=== Begin Enclosure ===

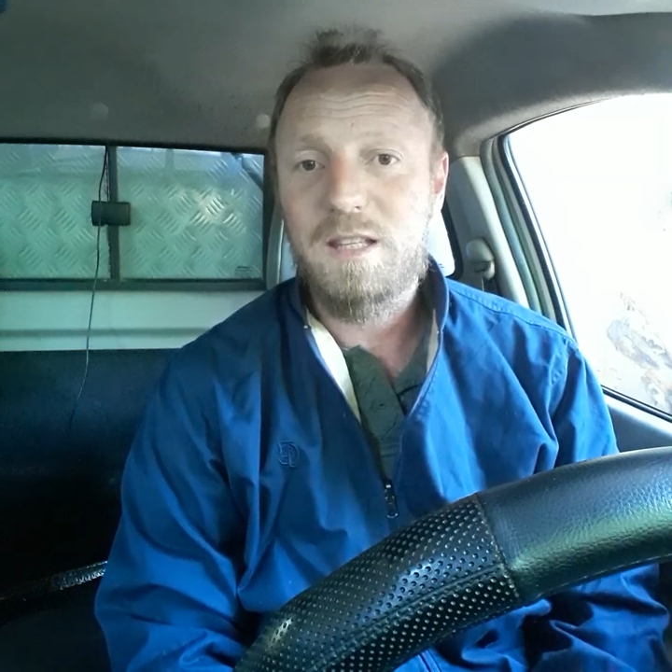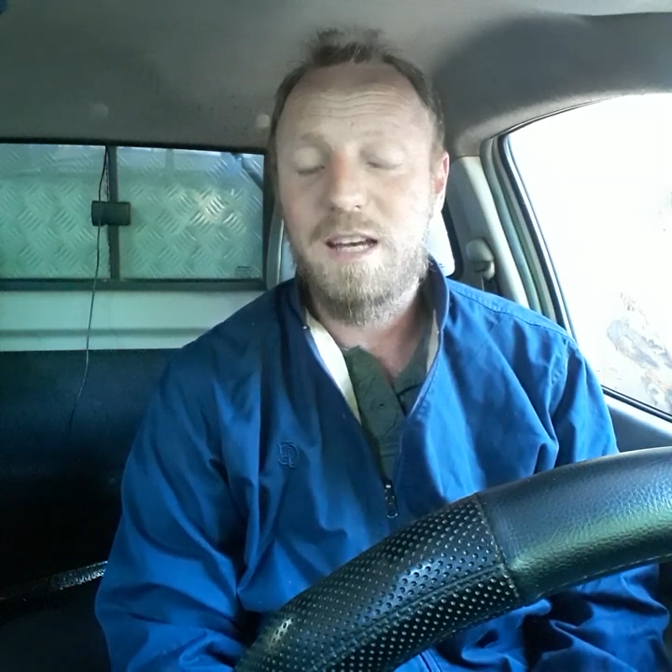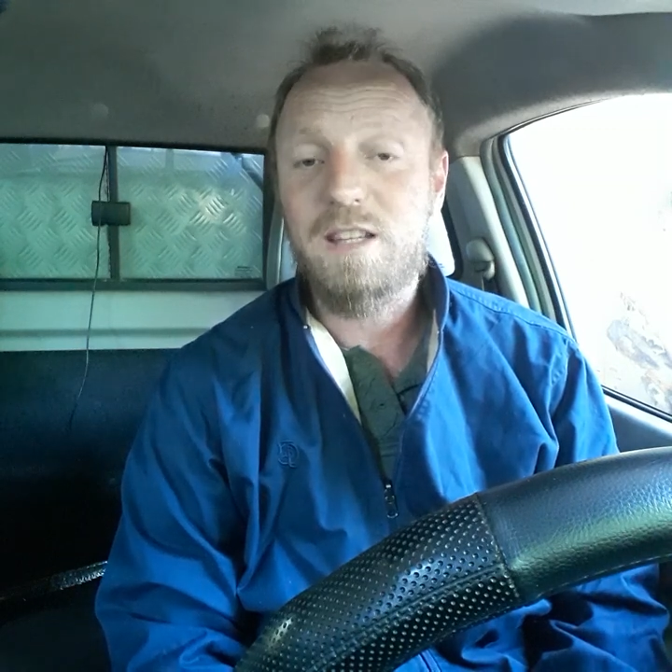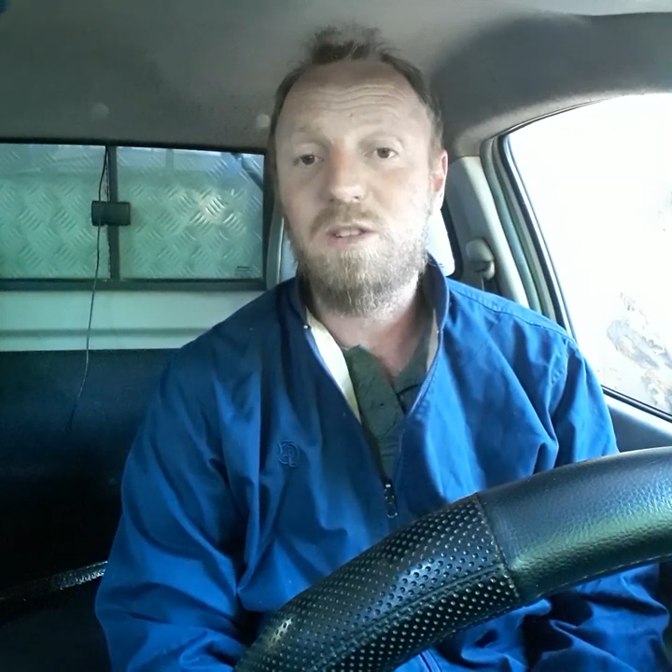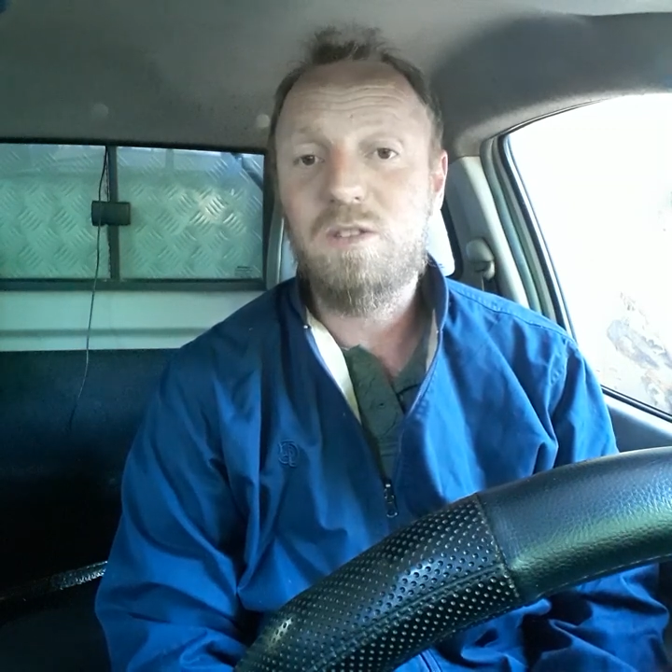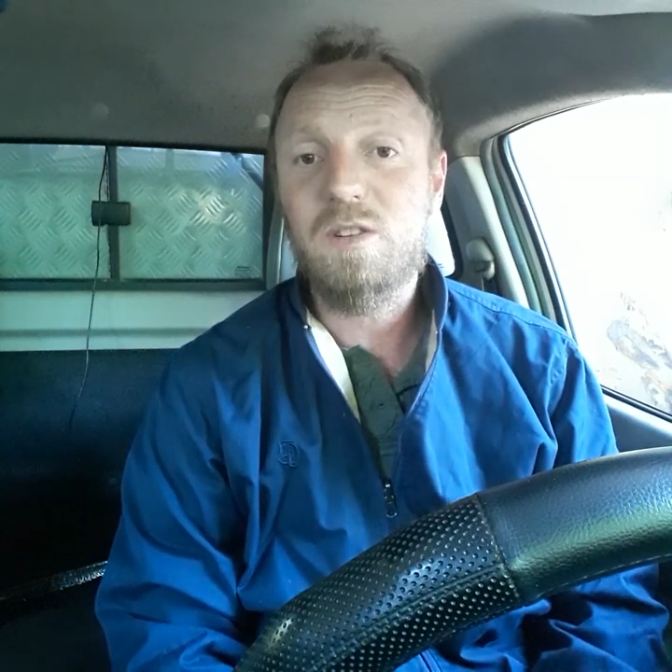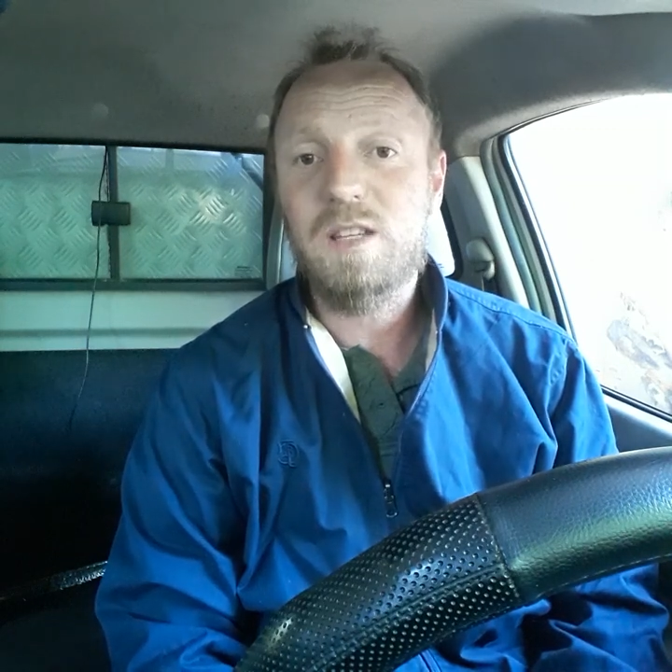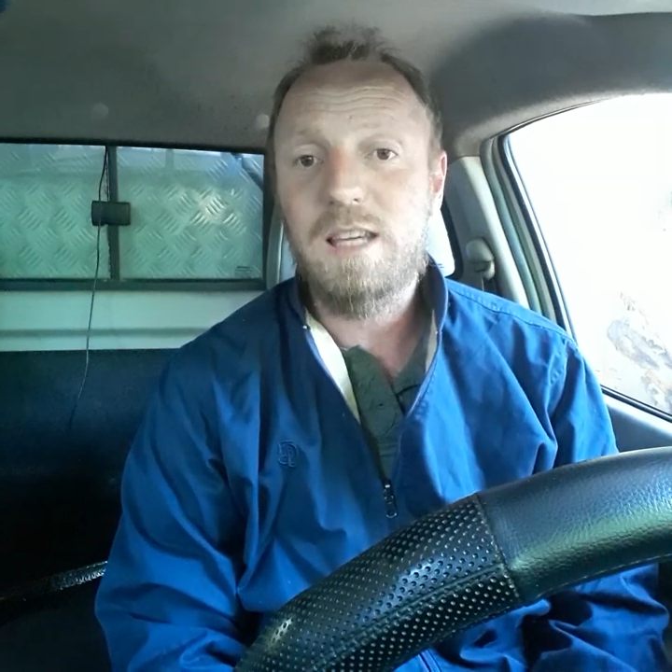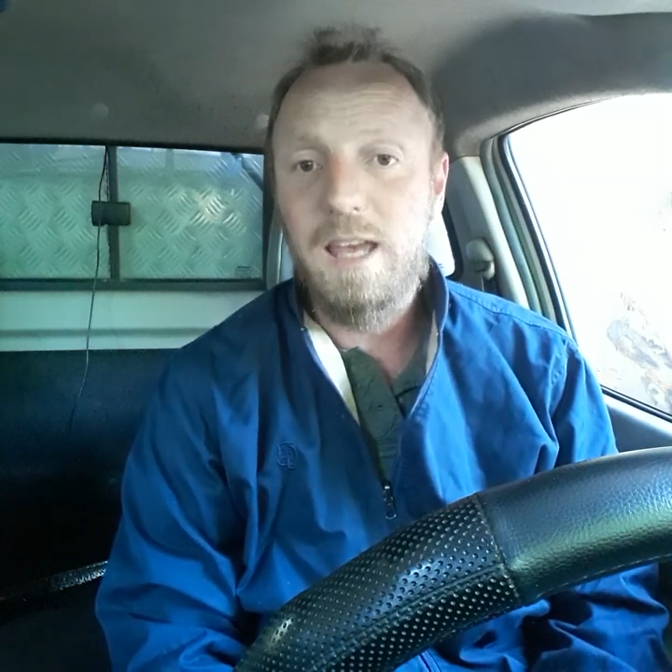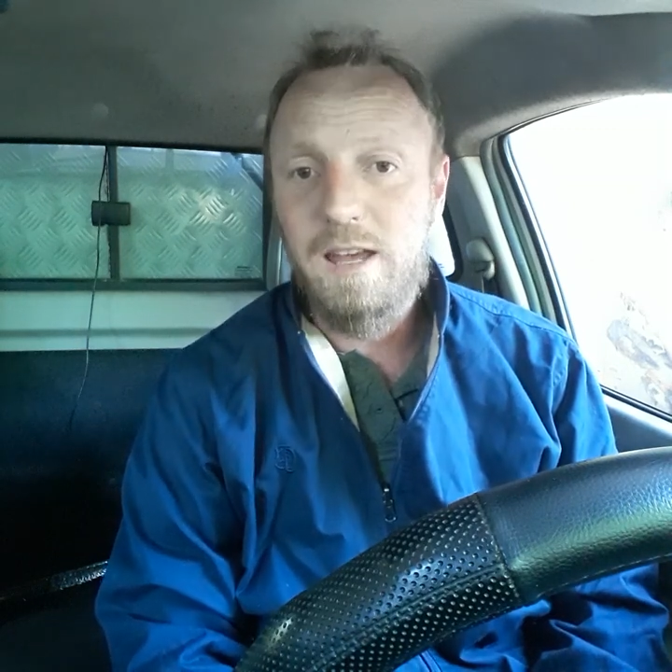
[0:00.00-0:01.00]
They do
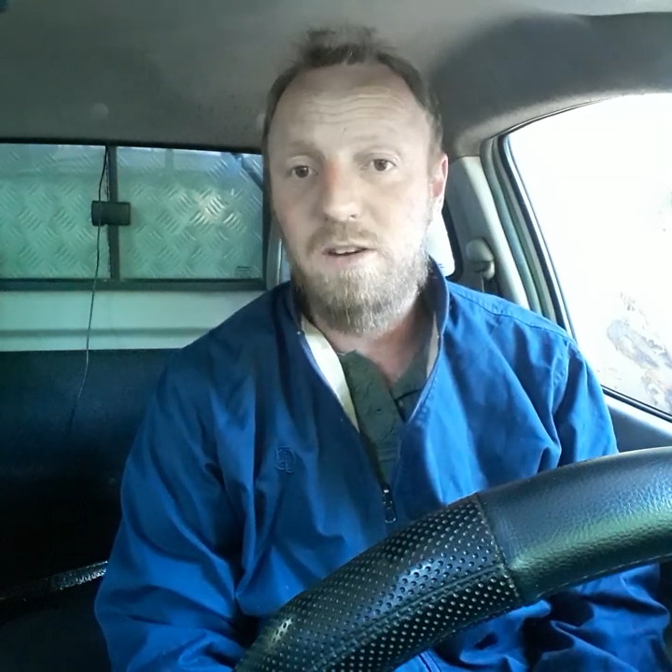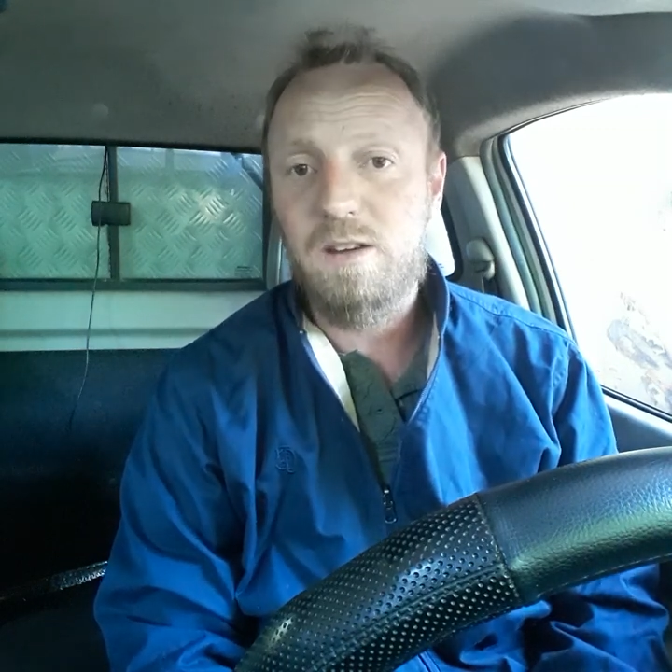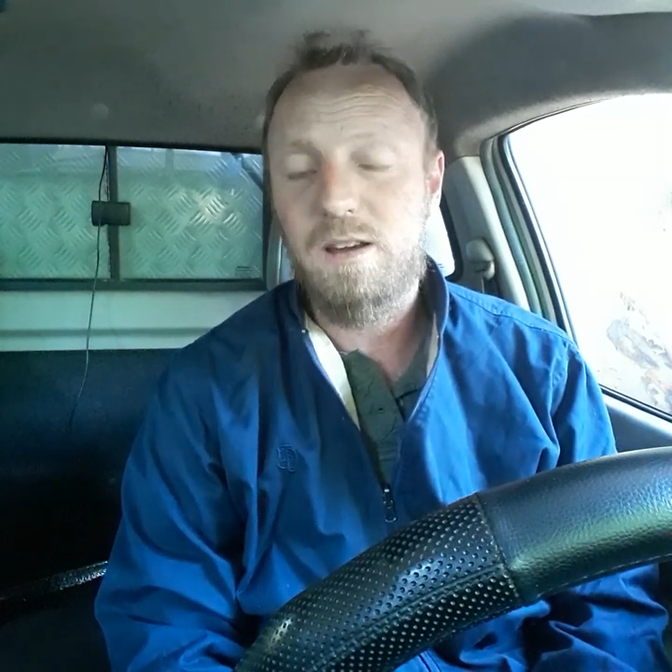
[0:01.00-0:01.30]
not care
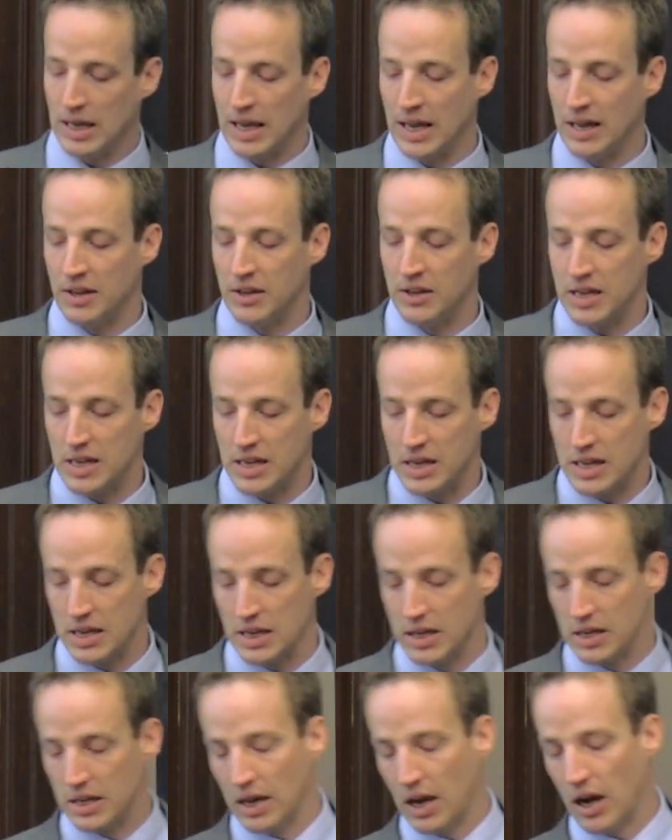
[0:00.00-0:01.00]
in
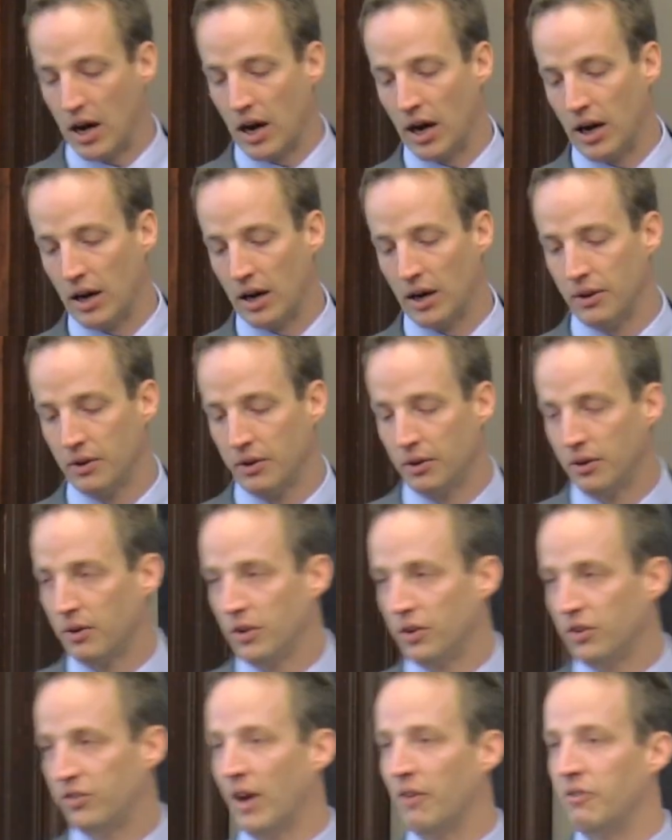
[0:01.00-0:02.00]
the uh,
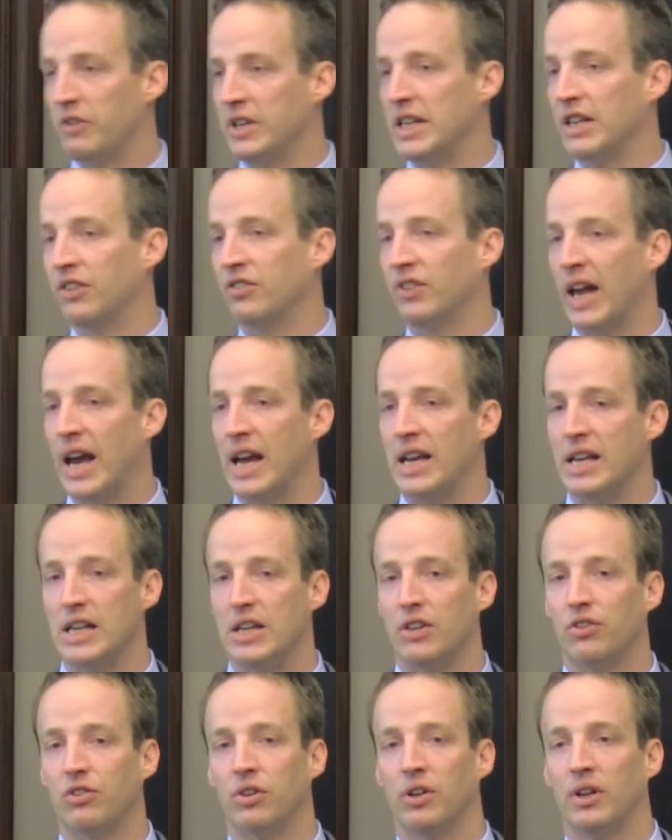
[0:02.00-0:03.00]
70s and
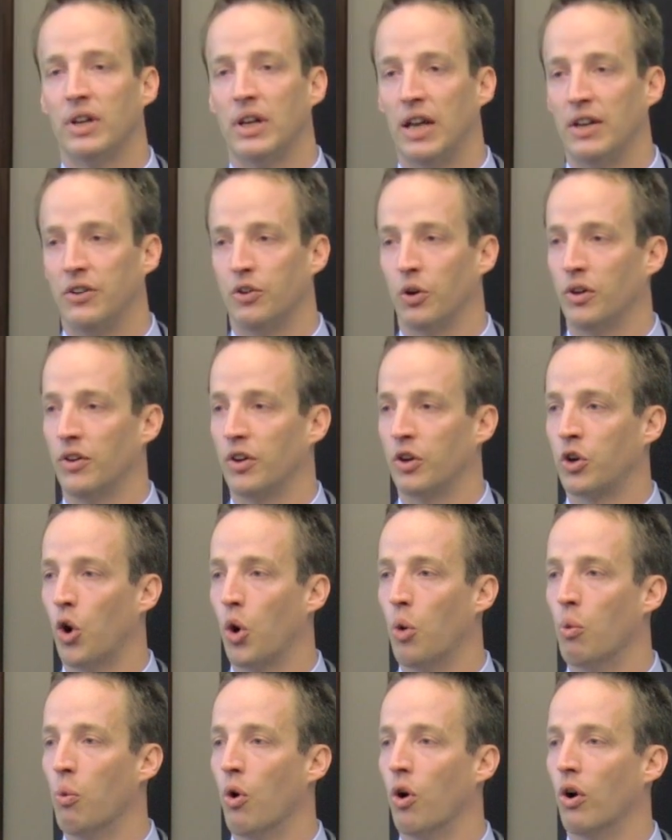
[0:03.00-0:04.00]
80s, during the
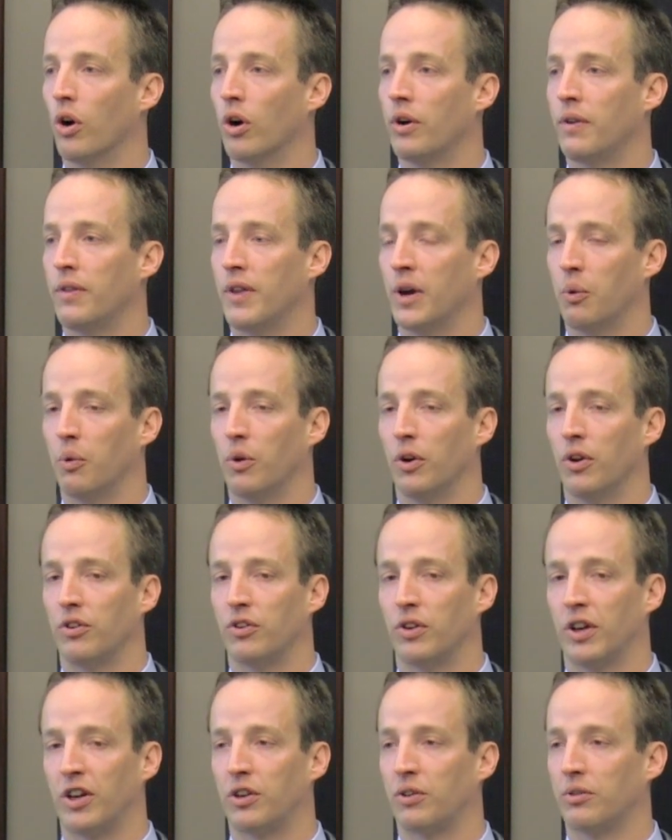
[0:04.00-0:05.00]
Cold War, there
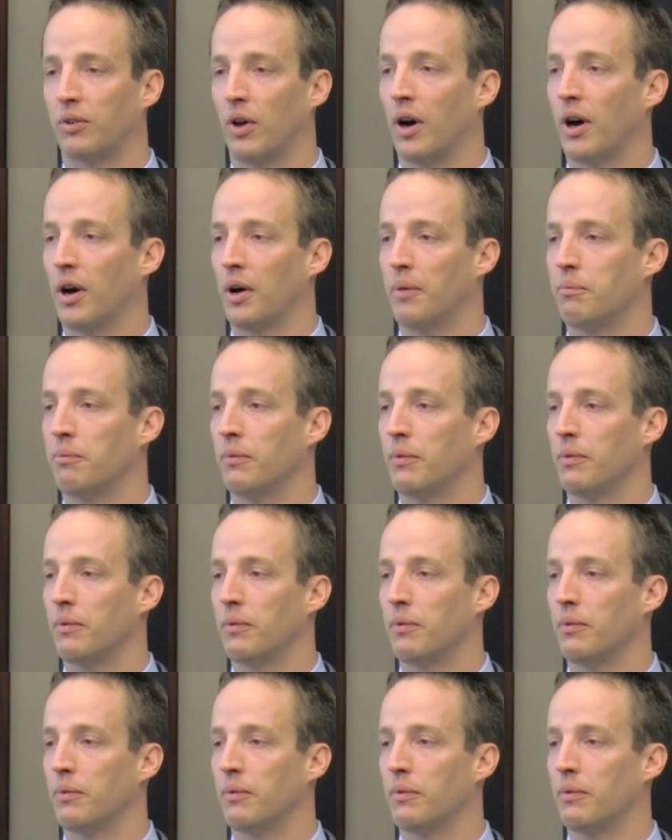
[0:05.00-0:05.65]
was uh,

=== End Enclosure ===

_Exercise requirements_
Word for word, quote the lines above. Omit the pictures.

_Answer for this exercise_
[0:00.00-0:01.00]
They do
[0:01.00-0:01.30]
not care
[0:00.00-0:01.00]
in
[0:01.00-0:02.00]
the uh,
[0:02.00-0:03.00]
70s and
[0:03.00-0:04.00]
80s, during the
[0:04.00-0:05.00]
Cold War, there
[0:05.00-0:05.65]
was uh,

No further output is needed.